■ **What to work on**: For each entry that follows, produce an exact copy.

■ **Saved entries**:
-- Opening Marker --

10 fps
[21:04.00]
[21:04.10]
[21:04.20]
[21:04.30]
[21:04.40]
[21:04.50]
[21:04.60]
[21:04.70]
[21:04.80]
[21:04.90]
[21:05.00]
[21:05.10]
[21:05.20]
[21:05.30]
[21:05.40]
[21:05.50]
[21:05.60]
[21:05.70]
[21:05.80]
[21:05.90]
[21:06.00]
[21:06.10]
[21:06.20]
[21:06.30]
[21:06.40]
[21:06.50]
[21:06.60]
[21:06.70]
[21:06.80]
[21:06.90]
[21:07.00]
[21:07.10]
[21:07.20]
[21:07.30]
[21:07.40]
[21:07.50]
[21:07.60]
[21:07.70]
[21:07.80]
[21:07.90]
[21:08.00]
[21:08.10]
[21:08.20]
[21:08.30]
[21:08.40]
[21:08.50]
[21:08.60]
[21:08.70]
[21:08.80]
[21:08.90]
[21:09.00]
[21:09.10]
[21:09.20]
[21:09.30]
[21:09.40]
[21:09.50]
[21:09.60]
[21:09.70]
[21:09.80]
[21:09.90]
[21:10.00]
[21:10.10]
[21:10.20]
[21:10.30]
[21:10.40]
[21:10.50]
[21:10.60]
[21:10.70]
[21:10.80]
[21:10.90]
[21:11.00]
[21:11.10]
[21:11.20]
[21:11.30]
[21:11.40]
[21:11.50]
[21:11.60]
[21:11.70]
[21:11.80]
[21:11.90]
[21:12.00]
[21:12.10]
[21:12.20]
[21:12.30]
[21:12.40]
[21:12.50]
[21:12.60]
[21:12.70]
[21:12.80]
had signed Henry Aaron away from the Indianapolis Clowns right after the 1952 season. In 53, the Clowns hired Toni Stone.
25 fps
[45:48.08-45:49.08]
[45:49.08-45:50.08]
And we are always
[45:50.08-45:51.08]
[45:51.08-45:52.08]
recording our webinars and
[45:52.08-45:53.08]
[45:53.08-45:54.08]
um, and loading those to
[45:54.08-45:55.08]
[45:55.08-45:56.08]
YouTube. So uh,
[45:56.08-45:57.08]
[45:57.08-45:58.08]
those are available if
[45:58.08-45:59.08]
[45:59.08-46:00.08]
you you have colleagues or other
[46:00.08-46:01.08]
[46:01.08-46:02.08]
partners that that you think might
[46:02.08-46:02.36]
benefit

-- Closing Marker --

■ **Answer section**:
10 fps
[21:04.00]
[21:04.10]
[21:04.20]
[21:04.30]
[21:04.40]
[21:04.50]
[21:04.60]
[21:04.70]
[21:04.80]
[21:04.90]
[21:05.00]
[21:05.10]
[21:05.20]
[21:05.30]
[21:05.40]
[21:05.50]
[21:05.60]
[21:05.70]
[21:05.80]
[21:05.90]
[21:06.00]
[21:06.10]
[21:06.20]
[21:06.30]
[21:06.40]
[21:06.50]
[21:06.60]
[21:06.70]
[21:06.80]
[21:06.90]
[21:07.00]
[21:07.10]
[21:07.20]
[21:07.30]
[21:07.40]
[21:07.50]
[21:07.60]
[21:07.70]
[21:07.80]
[21:07.90]
[21:08.00]
[21:08.10]
[21:08.20]
[21:08.30]
[21:08.40]
[21:08.50]
[21:08.60]
[21:08.70]
[21:08.80]
[21:08.90]
[21:09.00]
[21:09.10]
[21:09.20]
[21:09.30]
[21:09.40]
[21:09.50]
[21:09.60]
[21:09.70]
[21:09.80]
[21:09.90]
[21:10.00]
[21:10.10]
[21:10.20]
[21:10.30]
[21:10.40]
[21:10.50]
[21:10.60]
[21:10.70]
[21:10.80]
[21:10.90]
[21:11.00]
[21:11.10]
[21:11.20]
[21:11.30]
[21:11.40]
[21:11.50]
[21:11.60]
[21:11.70]
[21:11.80]
[21:11.90]
[21:12.00]
[21:12.10]
[21:12.20]
[21:12.30]
[21:12.40]
[21:12.50]
[21:12.60]
[21:12.70]
[21:12.80]
had signed Henry Aaron away from the Indianapolis Clowns right after the 1952 season. In 53, the Clowns hired Toni Stone.
25 fps
[45:48.08-45:49.08]
[45:49.08-45:50.08]
And we are always
[45:50.08-45:51.08]
[45:51.08-45:52.08]
recording our webinars and
[45:52.08-45:53.08]
[45:53.08-45:54.08]
um, and loading those to
[45:54.08-45:55.08]
[45:55.08-45:56.08]
YouTube. So uh,
[45:56.08-45:57.08]
[45:57.08-45:58.08]
those are available if
[45:58.08-45:59.08]
[45:59.08-46:00.08]
you you have colleagues or other
[46:00.08-46:01.08]
[46:01.08-46:02.08]
partners that that you think might
[46:02.08-46:02.36]
benefit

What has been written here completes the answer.